#### Task details
Filter the entries for the word "from". Copy each line in which it occurs.

#### Provided material

-*-

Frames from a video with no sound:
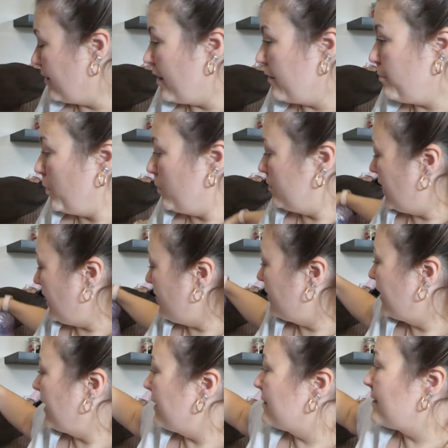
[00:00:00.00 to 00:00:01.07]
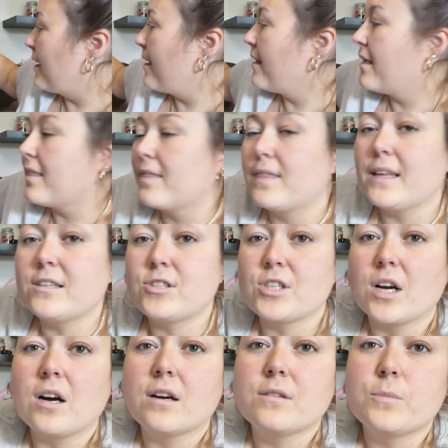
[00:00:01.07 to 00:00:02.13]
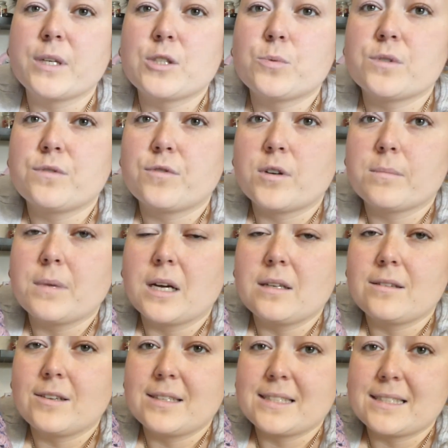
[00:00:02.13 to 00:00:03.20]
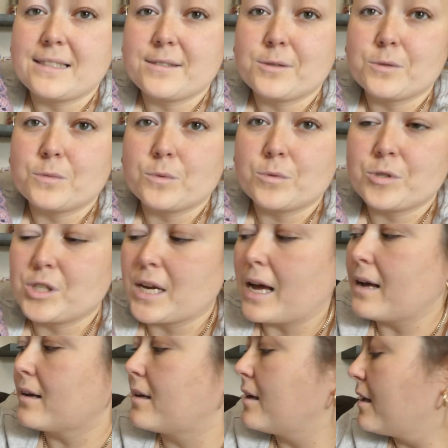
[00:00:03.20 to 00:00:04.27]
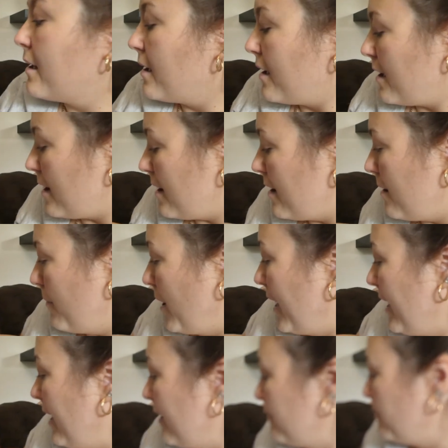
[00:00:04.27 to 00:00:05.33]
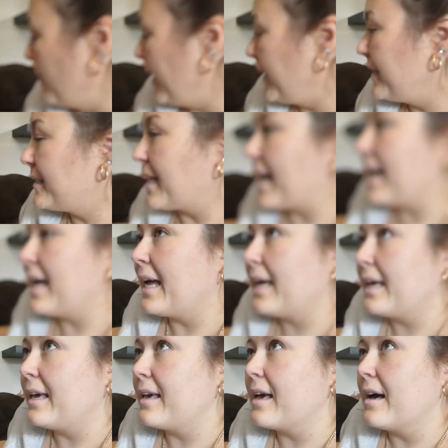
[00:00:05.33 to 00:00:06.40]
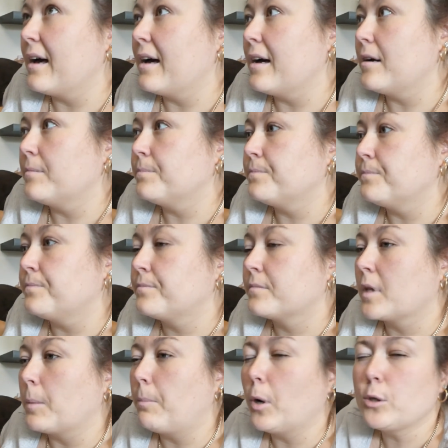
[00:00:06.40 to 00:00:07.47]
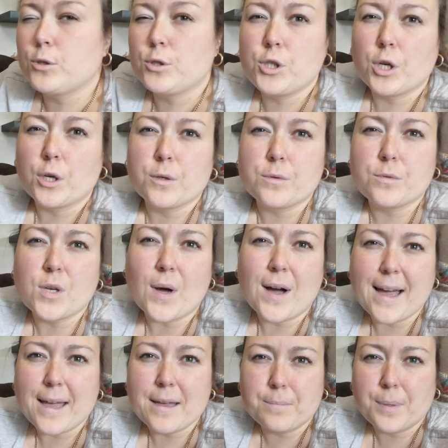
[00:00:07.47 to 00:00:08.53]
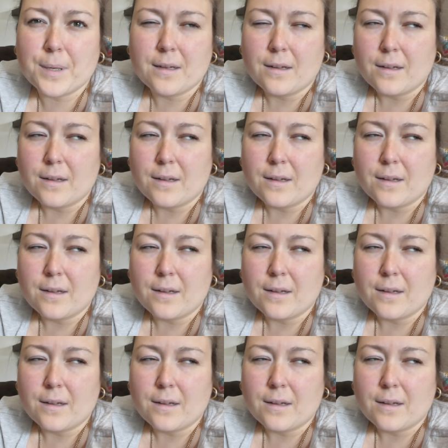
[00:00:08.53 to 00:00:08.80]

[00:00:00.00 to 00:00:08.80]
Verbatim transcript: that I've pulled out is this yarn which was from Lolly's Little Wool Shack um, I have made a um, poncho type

-*-

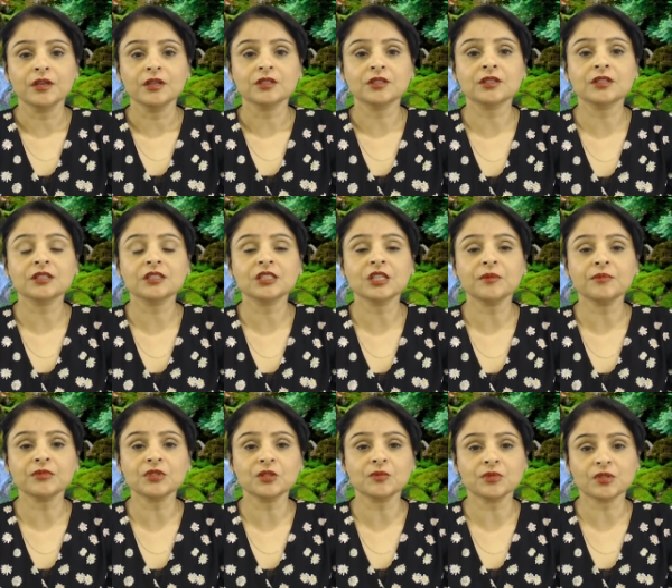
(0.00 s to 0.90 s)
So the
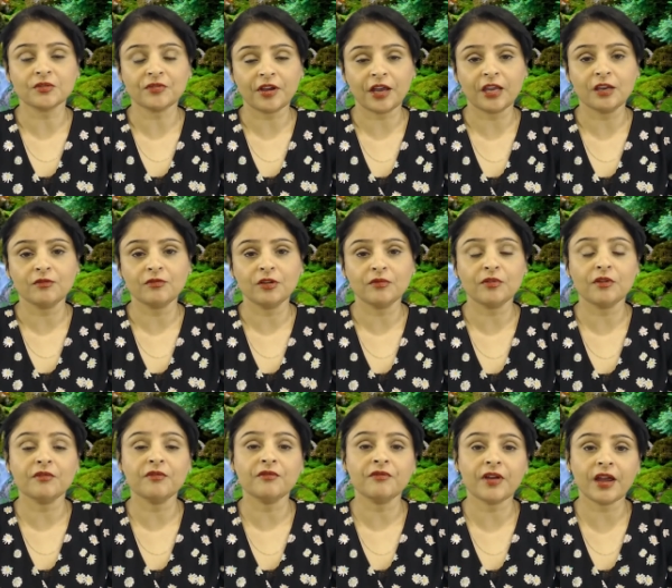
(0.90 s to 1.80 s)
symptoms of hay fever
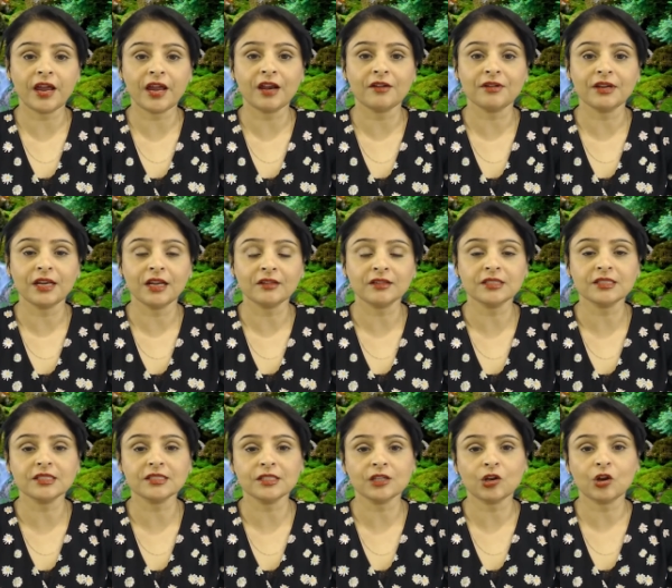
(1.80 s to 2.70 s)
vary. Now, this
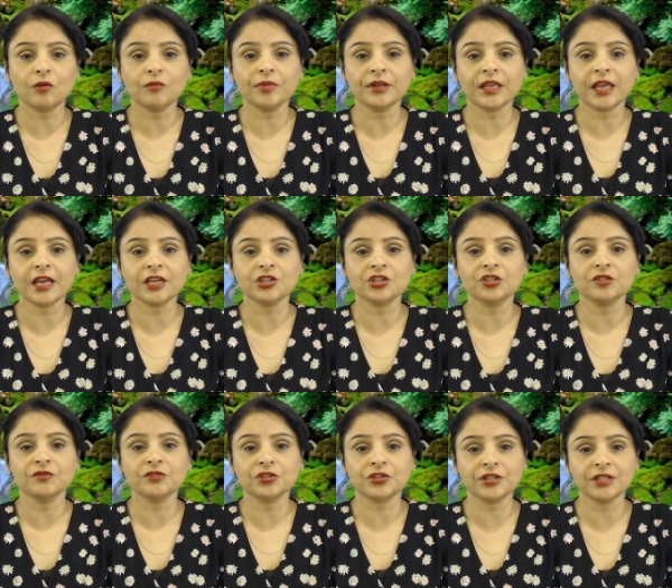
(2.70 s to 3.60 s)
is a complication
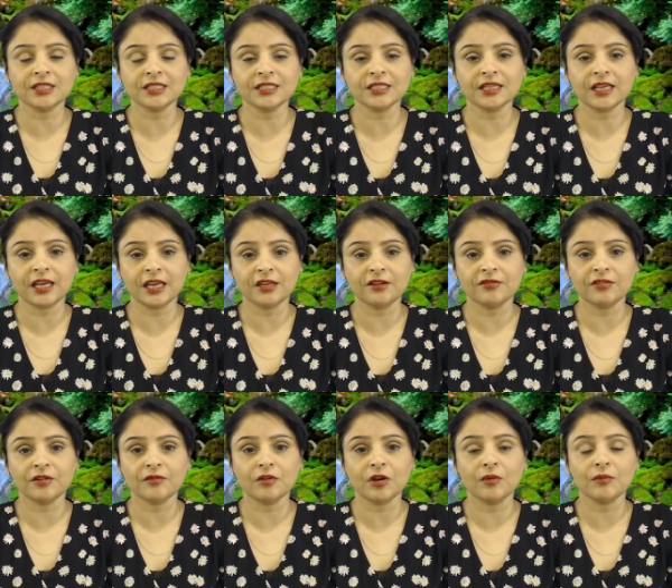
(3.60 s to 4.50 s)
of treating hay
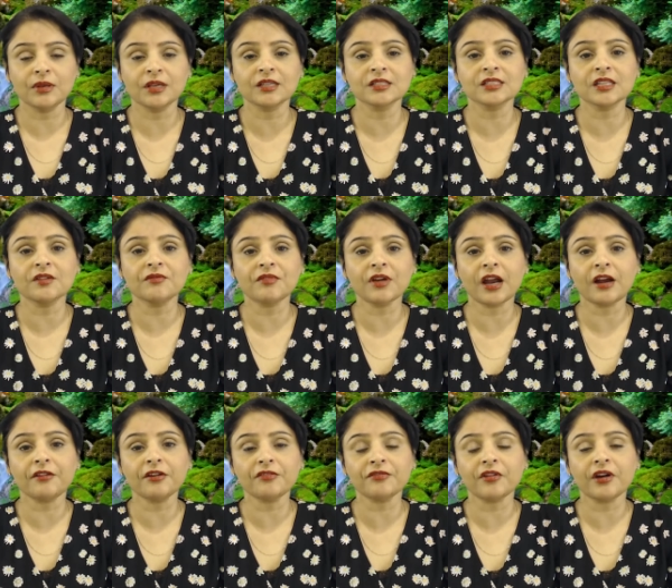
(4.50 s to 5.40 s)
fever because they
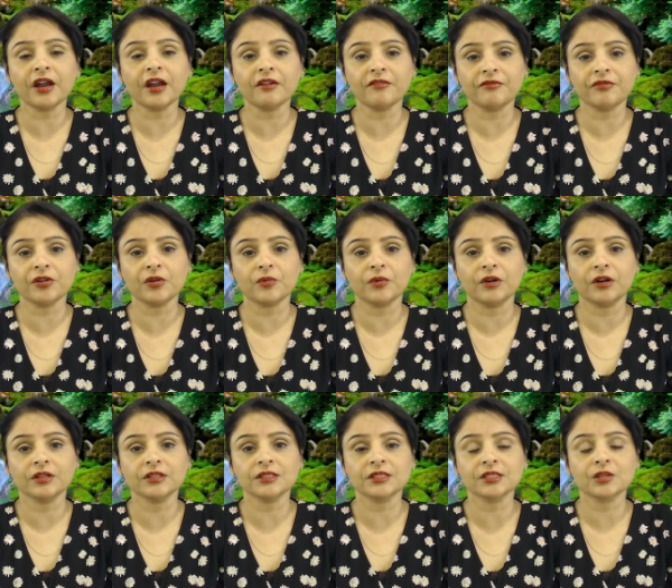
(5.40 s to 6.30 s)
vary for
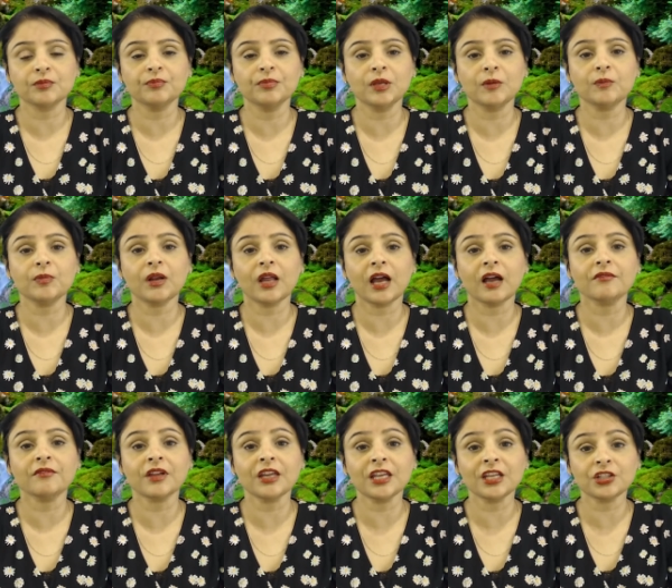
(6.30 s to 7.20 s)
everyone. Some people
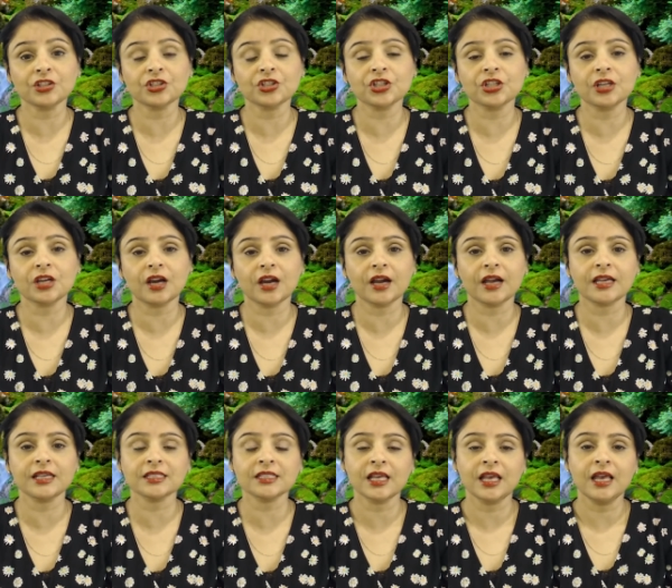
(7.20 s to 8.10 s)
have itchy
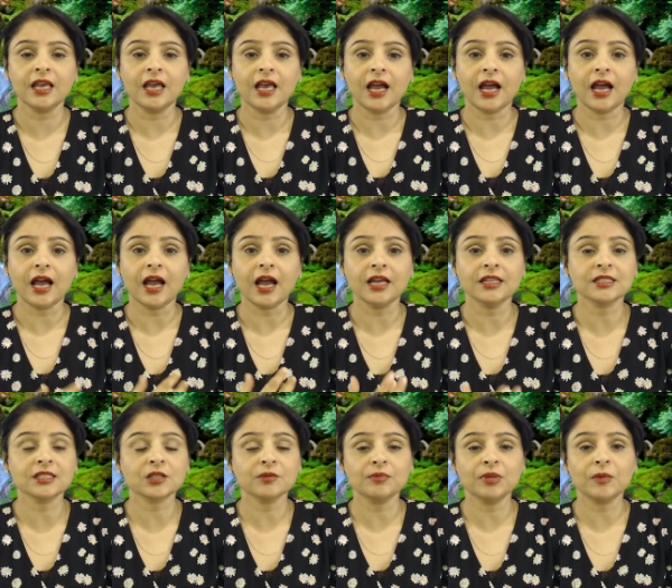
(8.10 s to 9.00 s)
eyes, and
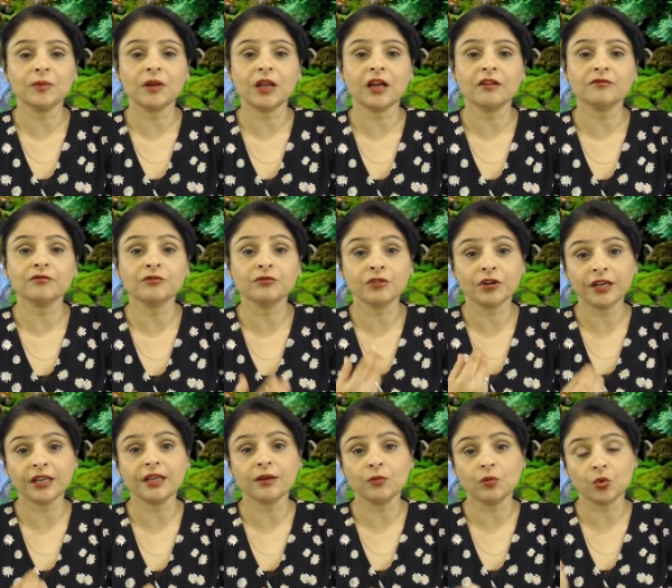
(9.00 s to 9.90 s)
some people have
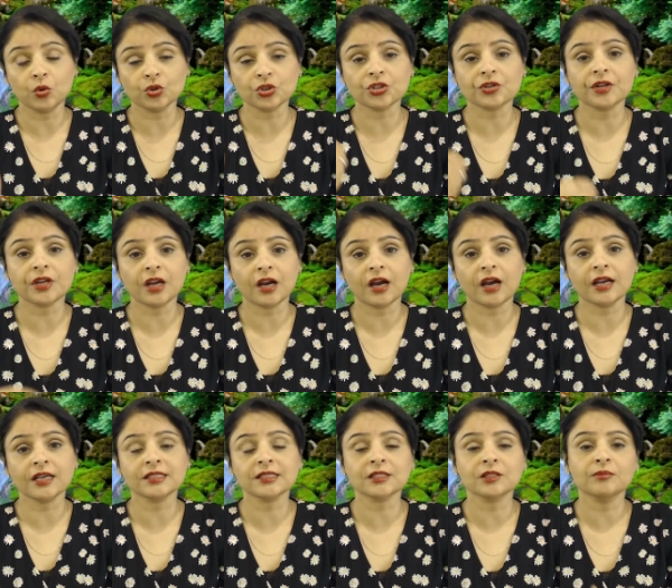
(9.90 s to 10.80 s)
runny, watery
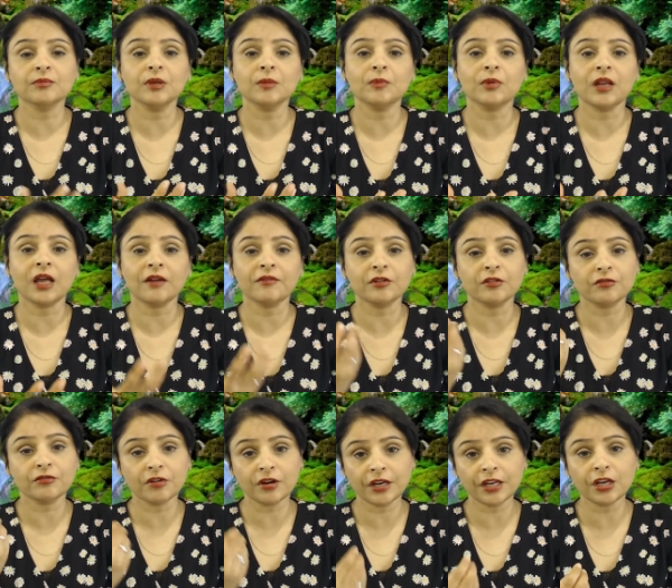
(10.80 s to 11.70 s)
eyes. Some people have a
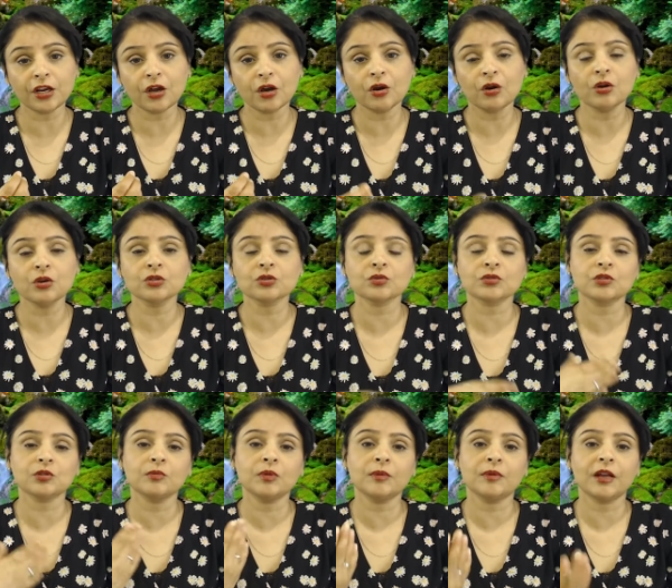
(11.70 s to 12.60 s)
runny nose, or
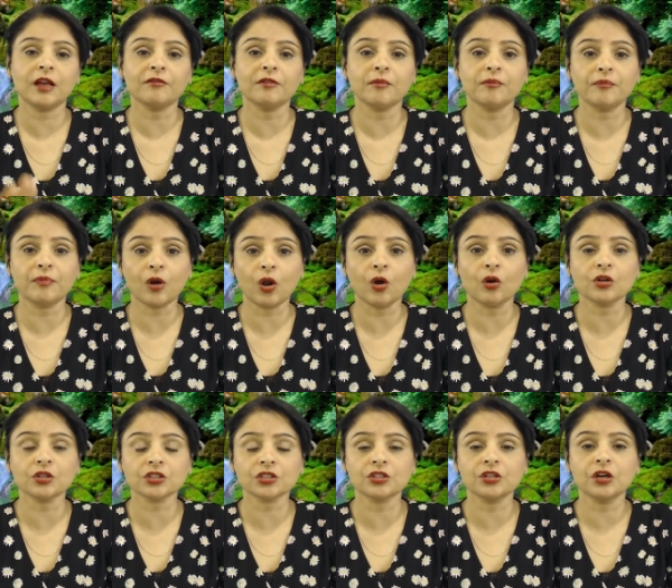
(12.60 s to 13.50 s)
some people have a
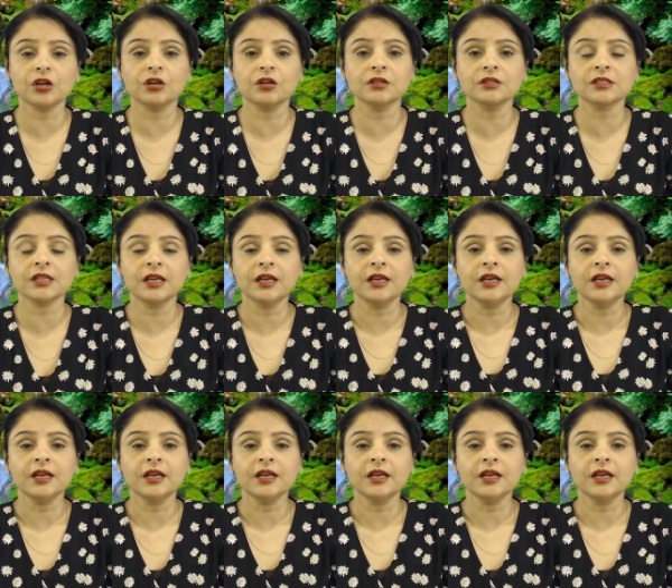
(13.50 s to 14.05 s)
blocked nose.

-*-

#### Written answer
Frames from a video with no sound:
Verbatim transcript: that I've pulled out is this yarn which was from Lolly's Little Wool Shack um, I have made a um, poncho type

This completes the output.